Cultural norms and traditional practices also play a large role in healthcare access. In many families, women often lack autonomy over their own health, while men make the healthcare decisions. This can lead to late arrivals at medical facilities. Additionally, a general mistrust of modern medical practices hinders the adoption of some treatments and preventative healthcare measures.
“There has been a widespread belief that undergoing surgery would result in their children being exchanged with others, leading many to refuse hospital treatment,” says Habiba Mohamed Abdirahman, a traditional birth attendant in Baidoa.
“Moreover, common misconceptions about blood donation include fears about health risks associated with donating blood, concerns about religious or cultural taboos, and misunderstandings about the medical process”
The main causes of death for pregnant women are blood-pressure-related complications, haemorrhage, and sepsis. All these conditions can become deadly if not treated in a timely manner.
Maternal and child health crisis
Most maternal and paediatric deaths stem from delays in seeking care: delay in deciding to seek safe delivery services, delay in reaching a health facility, and delay in receiving prompt and suitable care upon arrival at the facility.
Somalia has one of the highest maternal mortality rates globally, with 621 deaths per 100,000 live births, and one of the highest child (under five years) mortality rates, with approximately 106 deaths per 1,000 live births.
The healthcare infrastructure in the region is underdeveloped and suffers from a critical shortage of trained medical professionals. The few facilities that exist in Baidoa and at the periphery are often overwhelmed, particularly during emergencies and disease outbreaks.
The region's healthcare system struggles with limited resources and ongoing conflict.
Help us prepare for the next emergency
MSF calls for immediate action
“The current state of maternal and child health in the Bay region calls for immediate attention,” says MSF’s head of program in Somalia, Dr Pitchou K. “MSF calls upon national authorities and international organizations to invest more in strengthening the health system, both at primary and secondary levels, by allocating enough resources to improve access to healthcare for women and children in Bay region.

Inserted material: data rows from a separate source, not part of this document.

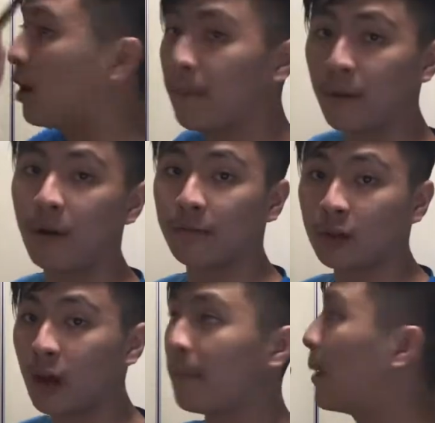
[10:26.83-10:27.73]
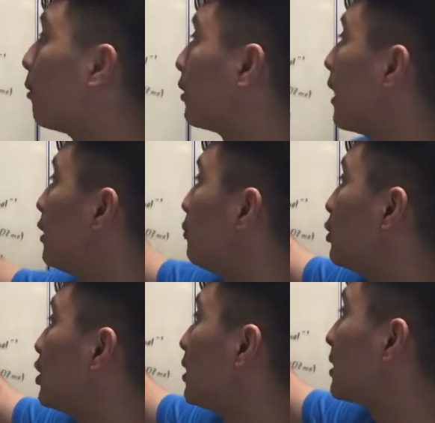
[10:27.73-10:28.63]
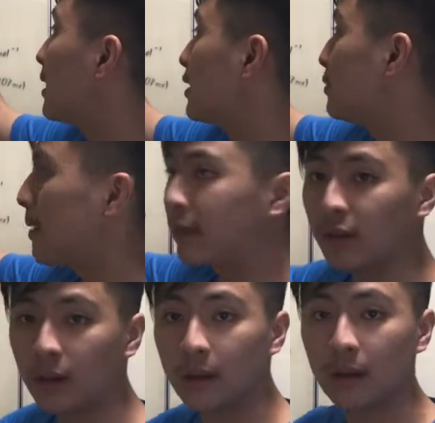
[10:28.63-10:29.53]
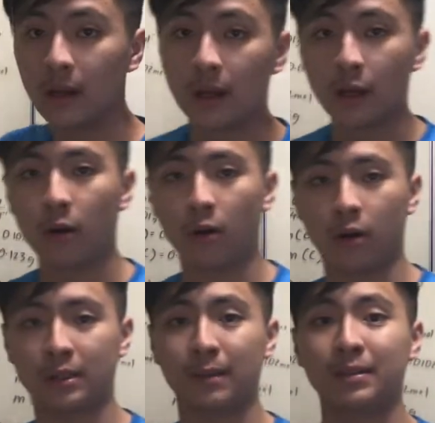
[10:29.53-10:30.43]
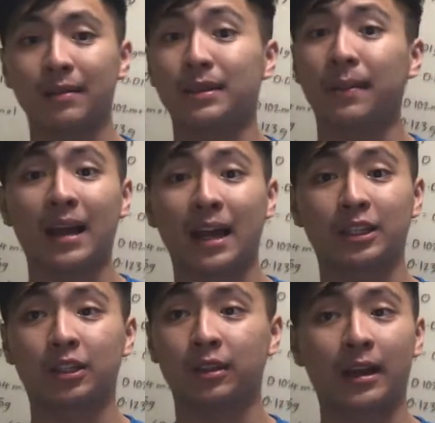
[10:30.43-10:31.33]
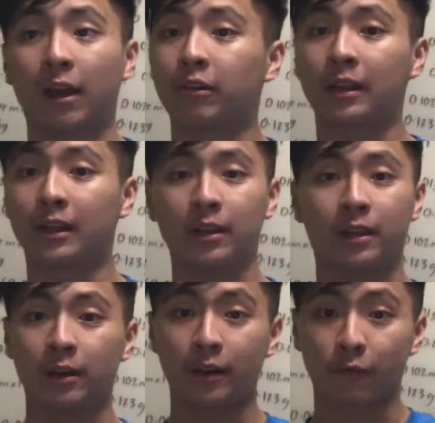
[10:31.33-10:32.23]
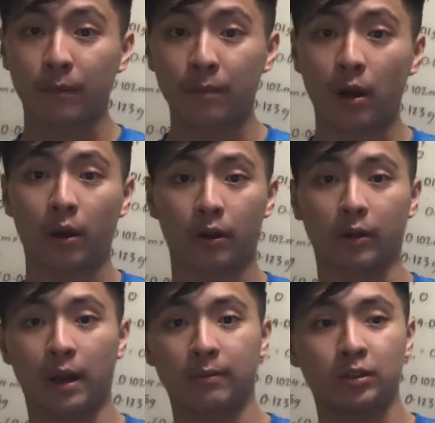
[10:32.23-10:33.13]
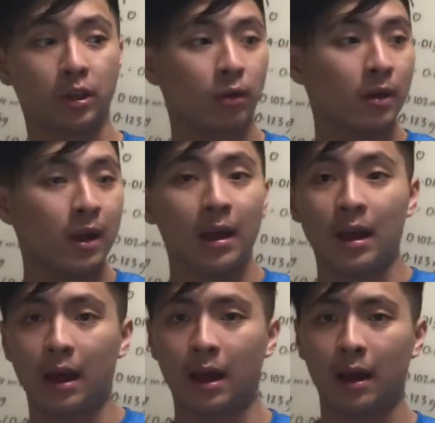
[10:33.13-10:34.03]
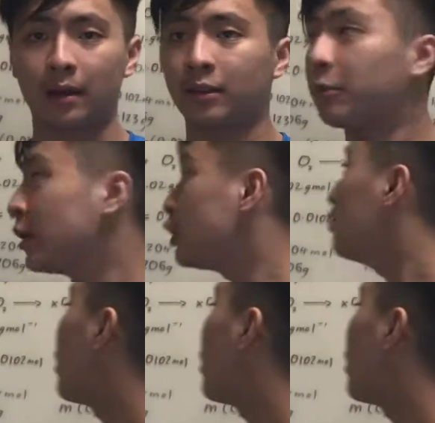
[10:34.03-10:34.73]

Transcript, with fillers: comp of the compound, okay, which in this case is menthol. Or sometimes they might ask you to calculate it in a different part, okay. So uh, the question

“Maternal and neonatal deaths can be averted by making it possible for pregnant women to access antenatal care closer to their homes, reducing late referrals for complicated cases and increasing the number of women delivering in a health facility by raising awareness about available services.
“At the same time, vaccination coverage and nutrition screening and support must be expanded. This is only possible through increased financial support, community engagement, and improved 'cold chain' infrastructure.”
What MSF has been doing
MSF has been supporting the Bay Regional Hospital in Baidoa since 2018, providing a range of medical services to improve maternal and child health and respond to disease outbreaks.
MSF provides comprehensive emergency obstetric and neonatal care, ensuring safe births and offering both inpatient and outpatient care for pregnant women and their newborns.
The teams assist approximately 200 deliveries each month. MSF also runs seven outreach sites near camps for people who are internally displaced.
While the efforts of MSF and some organisations have significantly improved healthcare access and outcomes, continuous support and enhancement of these programs are essential. The continued support of the international community is essential to sustain, expand and decentralise health services.
MSF in Somalia and Somaliland
In Somalia and Somaliland, the rates of death during pregnancy, childbirth and childhood are among the highest in the world, so our projects are often focused on maternal and child health, including malnutrition. However, we also have projects addressing other health gaps, such as treatment for tuberculosis.
Our aim in Somalia and Somaliland is to ensure that people have access to medical care in areas where needs are critical and the security conditions allow us to operate.